YOUR OBJECTIVE: Return all of the following entries as written, but without the images.

DATA UNDER STUDY:
────

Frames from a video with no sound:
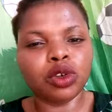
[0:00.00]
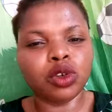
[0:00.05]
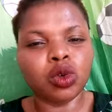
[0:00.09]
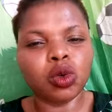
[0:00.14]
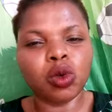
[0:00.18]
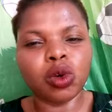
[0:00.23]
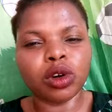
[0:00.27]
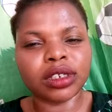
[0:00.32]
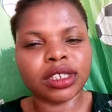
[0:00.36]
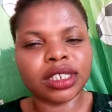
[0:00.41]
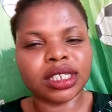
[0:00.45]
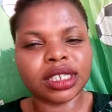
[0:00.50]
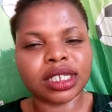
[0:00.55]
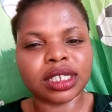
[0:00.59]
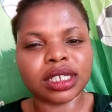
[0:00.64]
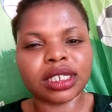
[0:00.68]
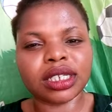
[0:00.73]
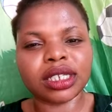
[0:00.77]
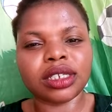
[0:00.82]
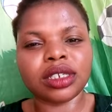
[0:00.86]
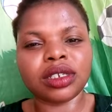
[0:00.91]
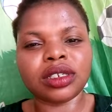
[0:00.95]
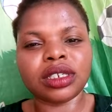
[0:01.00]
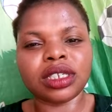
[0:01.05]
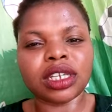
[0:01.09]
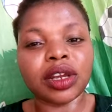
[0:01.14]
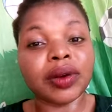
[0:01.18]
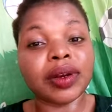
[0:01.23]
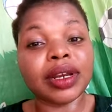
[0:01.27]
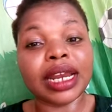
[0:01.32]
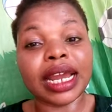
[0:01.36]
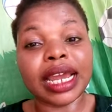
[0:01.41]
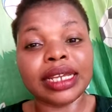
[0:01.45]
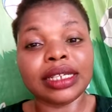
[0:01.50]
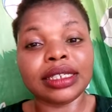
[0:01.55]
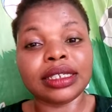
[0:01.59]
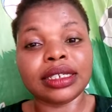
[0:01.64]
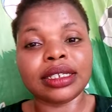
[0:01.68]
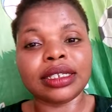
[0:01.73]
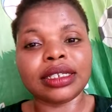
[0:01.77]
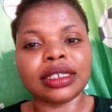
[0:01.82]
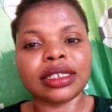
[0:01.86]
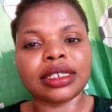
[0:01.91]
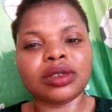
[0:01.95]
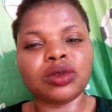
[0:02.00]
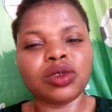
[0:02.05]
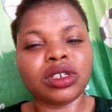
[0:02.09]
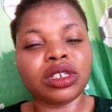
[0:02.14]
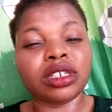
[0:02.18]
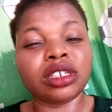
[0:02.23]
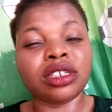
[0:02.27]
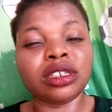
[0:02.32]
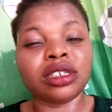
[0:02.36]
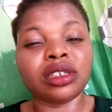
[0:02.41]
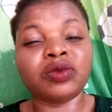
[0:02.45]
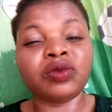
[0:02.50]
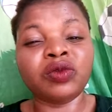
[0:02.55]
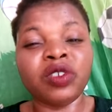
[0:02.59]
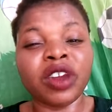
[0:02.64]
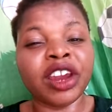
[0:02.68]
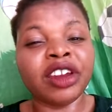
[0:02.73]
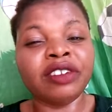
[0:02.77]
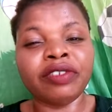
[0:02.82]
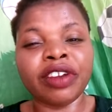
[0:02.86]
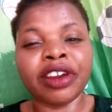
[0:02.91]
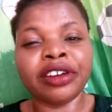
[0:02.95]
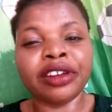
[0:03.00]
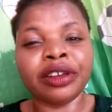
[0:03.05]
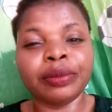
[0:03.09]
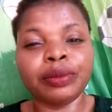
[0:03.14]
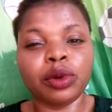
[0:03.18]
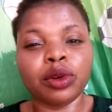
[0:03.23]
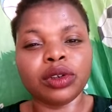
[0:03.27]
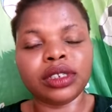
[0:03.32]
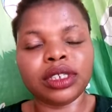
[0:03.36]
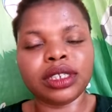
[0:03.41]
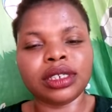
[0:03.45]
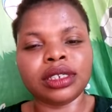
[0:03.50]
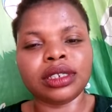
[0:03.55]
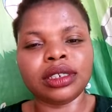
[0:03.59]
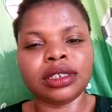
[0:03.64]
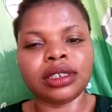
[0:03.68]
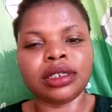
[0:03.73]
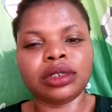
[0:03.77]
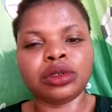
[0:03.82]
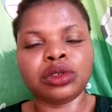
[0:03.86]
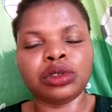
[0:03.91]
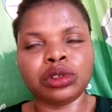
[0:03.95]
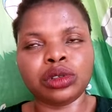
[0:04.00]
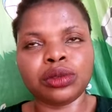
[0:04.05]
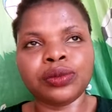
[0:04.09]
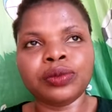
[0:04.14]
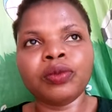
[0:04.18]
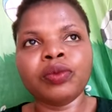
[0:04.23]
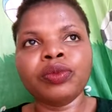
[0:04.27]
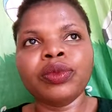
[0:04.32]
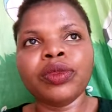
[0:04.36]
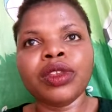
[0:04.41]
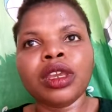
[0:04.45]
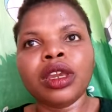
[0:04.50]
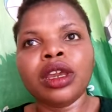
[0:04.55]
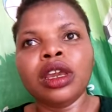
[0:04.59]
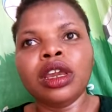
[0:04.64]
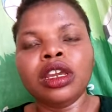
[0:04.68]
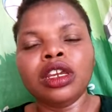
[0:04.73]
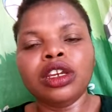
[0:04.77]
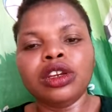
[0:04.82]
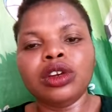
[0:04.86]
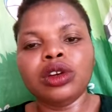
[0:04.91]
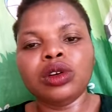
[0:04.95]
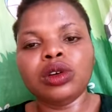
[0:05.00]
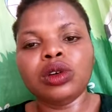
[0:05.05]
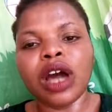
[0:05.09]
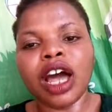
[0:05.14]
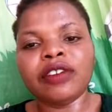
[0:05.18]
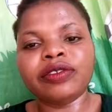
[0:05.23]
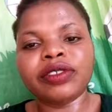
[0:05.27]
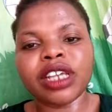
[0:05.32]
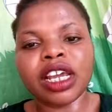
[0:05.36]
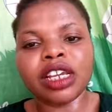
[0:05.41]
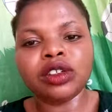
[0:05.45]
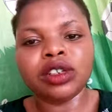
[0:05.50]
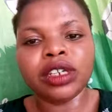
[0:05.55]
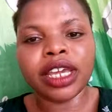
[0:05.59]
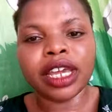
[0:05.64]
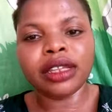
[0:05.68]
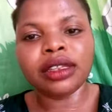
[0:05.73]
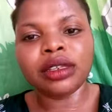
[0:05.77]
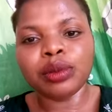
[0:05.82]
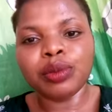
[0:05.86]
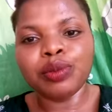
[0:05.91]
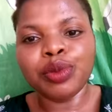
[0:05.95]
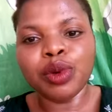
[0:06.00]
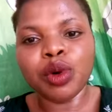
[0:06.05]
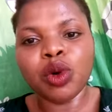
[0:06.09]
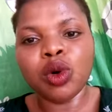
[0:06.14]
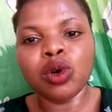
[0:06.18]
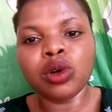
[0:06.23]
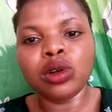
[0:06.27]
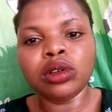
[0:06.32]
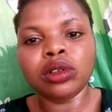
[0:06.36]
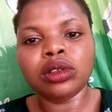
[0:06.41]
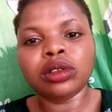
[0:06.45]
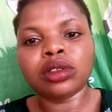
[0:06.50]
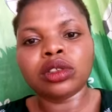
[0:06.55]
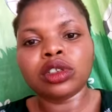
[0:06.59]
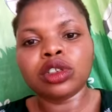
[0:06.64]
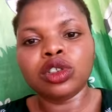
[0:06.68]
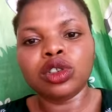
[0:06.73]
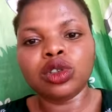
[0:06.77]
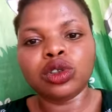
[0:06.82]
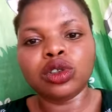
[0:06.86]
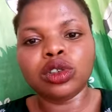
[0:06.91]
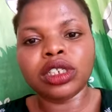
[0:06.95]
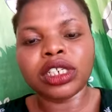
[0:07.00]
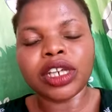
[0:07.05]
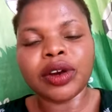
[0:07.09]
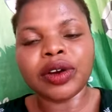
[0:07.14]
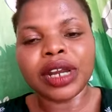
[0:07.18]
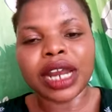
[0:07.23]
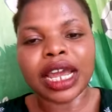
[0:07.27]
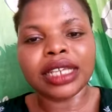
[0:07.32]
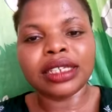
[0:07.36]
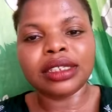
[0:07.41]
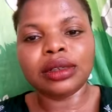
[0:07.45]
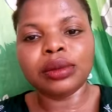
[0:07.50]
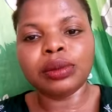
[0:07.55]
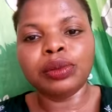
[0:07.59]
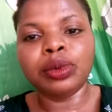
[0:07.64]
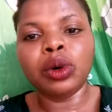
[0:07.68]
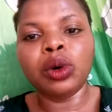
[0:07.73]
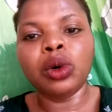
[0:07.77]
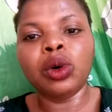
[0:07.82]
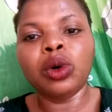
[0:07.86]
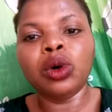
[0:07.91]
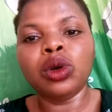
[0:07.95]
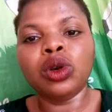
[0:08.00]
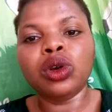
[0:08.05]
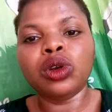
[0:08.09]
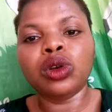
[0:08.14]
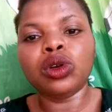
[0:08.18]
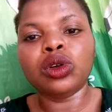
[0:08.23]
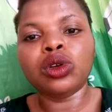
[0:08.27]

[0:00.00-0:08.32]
you wash it you sterilize it which is very very important to do you know after you get the bowl you sterilize the bowl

────

RESPONSE FOR THIS EXERCISE:
Frames from a video with no sound:
[0:00.00]
[0:00.05]
[0:00.09]
[0:00.14]
[0:00.18]
[0:00.23]
[0:00.27]
[0:00.32]
[0:00.36]
[0:00.41]
[0:00.45]
[0:00.50]
[0:00.55]
[0:00.59]
[0:00.64]
[0:00.68]
[0:00.73]
[0:00.77]
[0:00.82]
[0:00.86]
[0:00.91]
[0:00.95]
[0:01.00]
[0:01.05]
[0:01.09]
[0:01.14]
[0:01.18]
[0:01.23]
[0:01.27]
[0:01.32]
[0:01.36]
[0:01.41]
[0:01.45]
[0:01.50]
[0:01.55]
[0:01.59]
[0:01.64]
[0:01.68]
[0:01.73]
[0:01.77]
[0:01.82]
[0:01.86]
[0:01.91]
[0:01.95]
[0:02.00]
[0:02.05]
[0:02.09]
[0:02.14]
[0:02.18]
[0:02.23]
[0:02.27]
[0:02.32]
[0:02.36]
[0:02.41]
[0:02.45]
[0:02.50]
[0:02.55]
[0:02.59]
[0:02.64]
[0:02.68]
[0:02.73]
[0:02.77]
[0:02.82]
[0:02.86]
[0:02.91]
[0:02.95]
[0:03.00]
[0:03.05]
[0:03.09]
[0:03.14]
[0:03.18]
[0:03.23]
[0:03.27]
[0:03.32]
[0:03.36]
[0:03.41]
[0:03.45]
[0:03.50]
[0:03.55]
[0:03.59]
[0:03.64]
[0:03.68]
[0:03.73]
[0:03.77]
[0:03.82]
[0:03.86]
[0:03.91]
[0:03.95]
[0:04.00]
[0:04.05]
[0:04.09]
[0:04.14]
[0:04.18]
[0:04.23]
[0:04.27]
[0:04.32]
[0:04.36]
[0:04.41]
[0:04.45]
[0:04.50]
[0:04.55]
[0:04.59]
[0:04.64]
[0:04.68]
[0:04.73]
[0:04.77]
[0:04.82]
[0:04.86]
[0:04.91]
[0:04.95]
[0:05.00]
[0:05.05]
[0:05.09]
[0:05.14]
[0:05.18]
[0:05.23]
[0:05.27]
[0:05.32]
[0:05.36]
[0:05.41]
[0:05.45]
[0:05.50]
[0:05.55]
[0:05.59]
[0:05.64]
[0:05.68]
[0:05.73]
[0:05.77]
[0:05.82]
[0:05.86]
[0:05.91]
[0:05.95]
[0:06.00]
[0:06.05]
[0:06.09]
[0:06.14]
[0:06.18]
[0:06.23]
[0:06.27]
[0:06.32]
[0:06.36]
[0:06.41]
[0:06.45]
[0:06.50]
[0:06.55]
[0:06.59]
[0:06.64]
[0:06.68]
[0:06.73]
[0:06.77]
[0:06.82]
[0:06.86]
[0:06.91]
[0:06.95]
[0:07.00]
[0:07.05]
[0:07.09]
[0:07.14]
[0:07.18]
[0:07.23]
[0:07.27]
[0:07.32]
[0:07.36]
[0:07.41]
[0:07.45]
[0:07.50]
[0:07.55]
[0:07.59]
[0:07.64]
[0:07.68]
[0:07.73]
[0:07.77]
[0:07.82]
[0:07.86]
[0:07.91]
[0:07.95]
[0:08.00]
[0:08.05]
[0:08.09]
[0:08.14]
[0:08.18]
[0:08.23]
[0:08.27]

[0:00.00-0:08.32]
you wash it you sterilize it which is very very important to do you know after you get the bowl you sterilize the bowl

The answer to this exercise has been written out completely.